«Остяк, — писал К. Ф. Карьялайнен, — может разговаривать с купленным им топором, как с разумным существом, желая ему долгой жизни, и музыкальный инструмент типа арфы-журавля издает лучшие звуки только тогда, когда ему повяжут на шею кусок пестрого ситца» (Karjalainen K. F., 1921. S. 27). Долганы, сделав крюк для котла, умащают («кормят») его жиром дикого оленя, с добрыми пожеланиями (Попов А. А., 1958. С. 83–84). У чукчей шкуры, сопки, горы и пр. разговаривают друг с другом, ссорятся, влюбляются, женятся; необычные камни, хранимые как амулеты, нередко считались женой или сыном владельца (Богораз В. Г., 1908. С. 63–65). Душа-призрак «мертвой» (сломанной) вещи, если ее положить в могилу к покойному хозяину, следует за ним (за его душой-призраком) в мир мертвых и служит ему там так же, как в мире живых.
Как видно из вышеизложенного, душа-тень и душа-призрак (первая и вторая души, по В. Н. Чернецову) очень схожи между собою: обе обидчивы, мстительны, способны вредить людям; обе выглядят как тени (призраки); обе после смерти человека живут, в основном, в темноте под землей; жизнь обеих ограничена определенным сроком и т. д. На это обратил внимание еще К. Ф. Карьялайнен, отметивший внешнюю, функциональную и семантическую близость двух вышерассмотренных душ у обских угров и невозможность в ряде случаев их типологического разделения (Karjalainen K. F., 1921. S. 47).
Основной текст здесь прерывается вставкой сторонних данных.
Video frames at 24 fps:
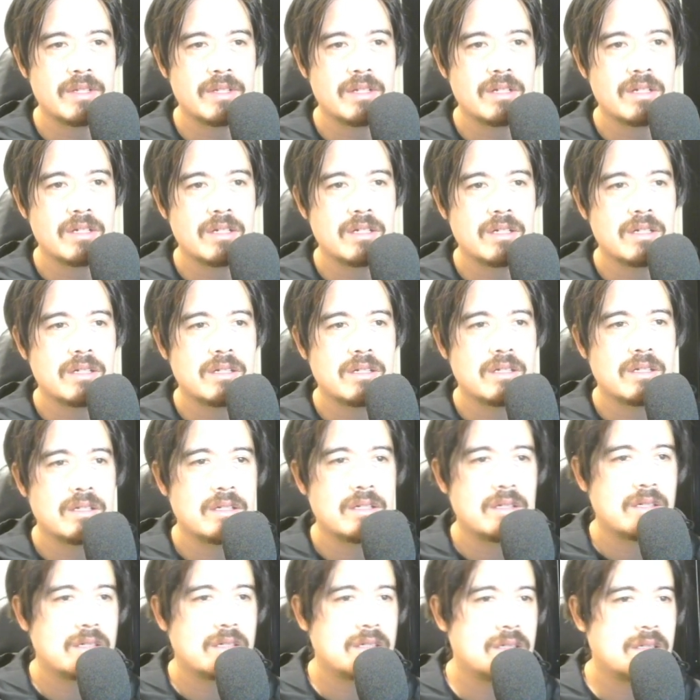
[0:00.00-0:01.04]

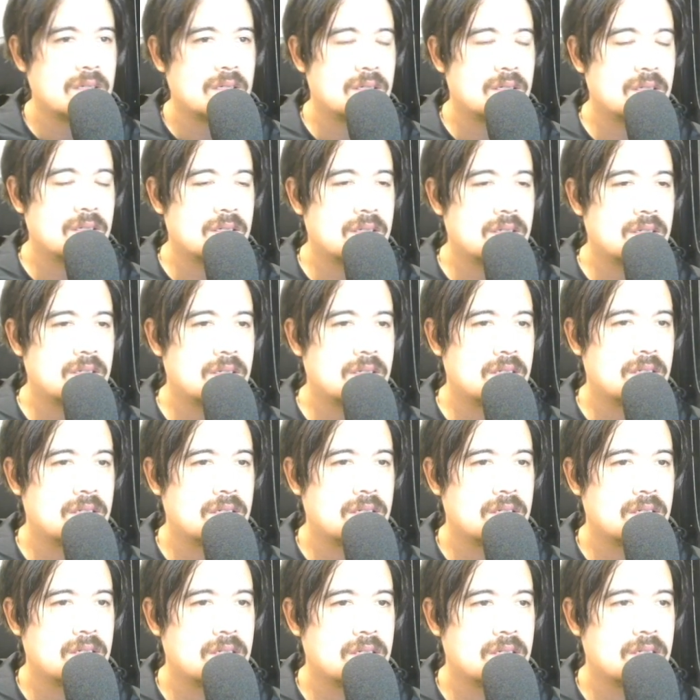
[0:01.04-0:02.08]

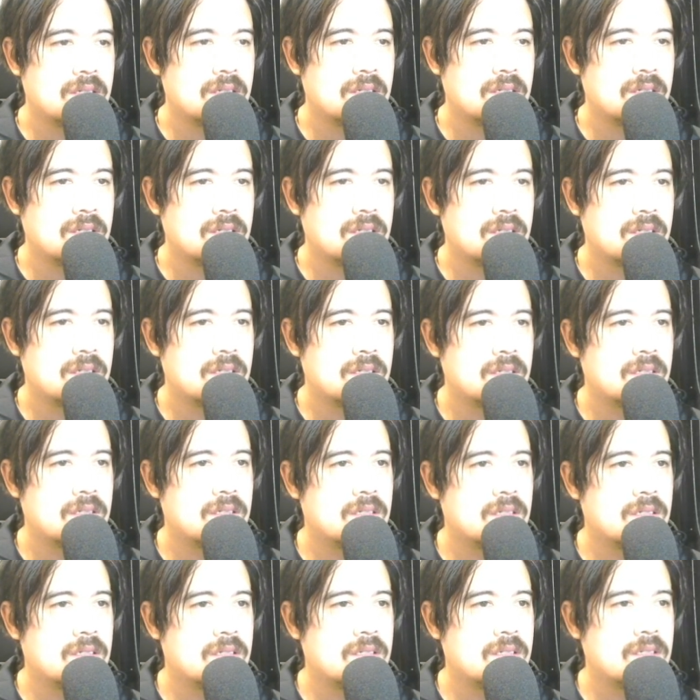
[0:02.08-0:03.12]

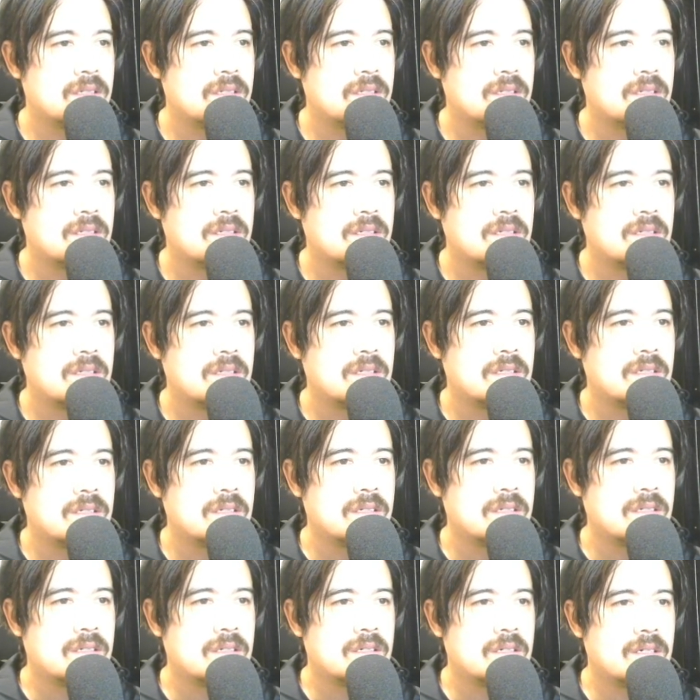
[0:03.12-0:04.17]

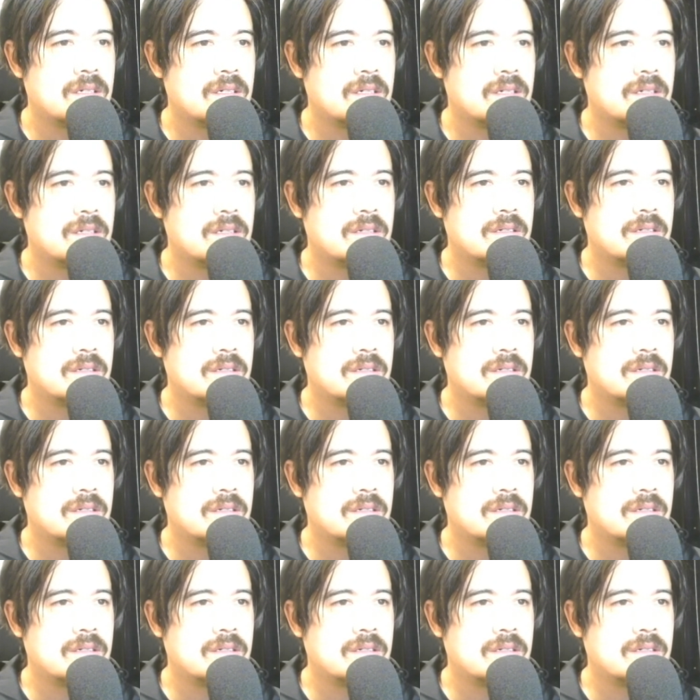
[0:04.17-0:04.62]
Nobody speaks.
Аналогичную картину мы наблюдаем у других западносибирских групп — например, у энцев, где сходство этих двух душ выражено даже в созвучности их названия: сидокго (душа-тень) и сиддого (душа-призрак).
В. Н. Чернецов, трактуя первую и вторую души у обских угров (душу-тень и душу-призрак) как две разные жизненные субстанции, в той же статье через несколько страниц неожиданно высказывает вроде бы никак не вытекающее из предыдущего содержания замечание: «По мере того как постепенно изменяется его (покойника. — М. К.) тело, изменяется и его душа, превращаясь из видимой тени в невидимую урт, особенно опасную для родных и близких, которых она стремится увести с собой. Это опасное состояние души продолжается до того момента, пока не наступает последняя… смерть», т. е. уход урт в Нижний мир (Чернецов В. Н., 1959. С. 154). Таким образом, В. Н. Чернецов в принципе признавал, что вторая душа, душа-призрак (в данном случае ее привилегированная вариация — «урт»), есть не что иное, как измененное состояние первой, могильной, души (души-тени), результат окончательного «созревания» последней.
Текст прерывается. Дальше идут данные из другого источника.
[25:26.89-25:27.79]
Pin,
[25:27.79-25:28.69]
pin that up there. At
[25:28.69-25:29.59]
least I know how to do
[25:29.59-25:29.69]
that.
Однако следует заметить, что этапность развития представлений о душе у разных сибирских народов не вполне совпадает. Для северовосточных палеоазиатов (например, чукчей) темная сущность, отправляющаяся после смерти человека в Нижний мир, — почти то же самое, что «живой покойник»; это, видимо, свидетельствует об архаичности анимистической стороны палеоазиатских представлений о Мире.
По мере развития человеческого социума душа-призрак обретает все большее социальное содержание. Если посмертное изображение простого остяка, изготовленное его женой, хранилось лишь в течение определенного срока (не более трех лет), а затем захоранивалось, то в случае смерти шамана «в честь его памяти тоже делают болвана, но ему уже не одне женщины его рода, но и мущины, пасомые им, из рода в род поклоняются как божеству» (Шавров В. Н., 1871. С. 8). Здесь мы имеем дело не просто с душою, но с более высоким ее выражением — духом, являющим собою не столько человеческое, сколько божественное начало.
Подобное же дифференцированное отношение к умершим наблюдается у северных самоедов. Тазовские ненцы через семь-десять лет после смерти почетного родственника делали его деревянное изображение «нгытырма сиданг» («предка тень»), «тщательно наряжали и держали «вечно» (обычно три-четыре поколения)… Таким образом, двойник (душа-призрак. — М. К.) через несколько лет становится предком-покровителем семьи, и ему приносили жертвы и моления, как и добрым духам» (Прокофьева Е. Д., 1953. С. 206–207).
Есть основания предполагать, что богочтимым предкам (духам) поклонялись до тех пор, пока не утрачивалась по тем или иным причинам преемственная связь поколений. Так, у селькупов парге (идол), изображавший духа-предка, терял силу, как только умирал последний его потомок-мужчина. Равным образом можно было положить конец силе и власти парге, уничтожив всех его потомков по мужской линии (Пелих Г. И., 1981. С. 96–97).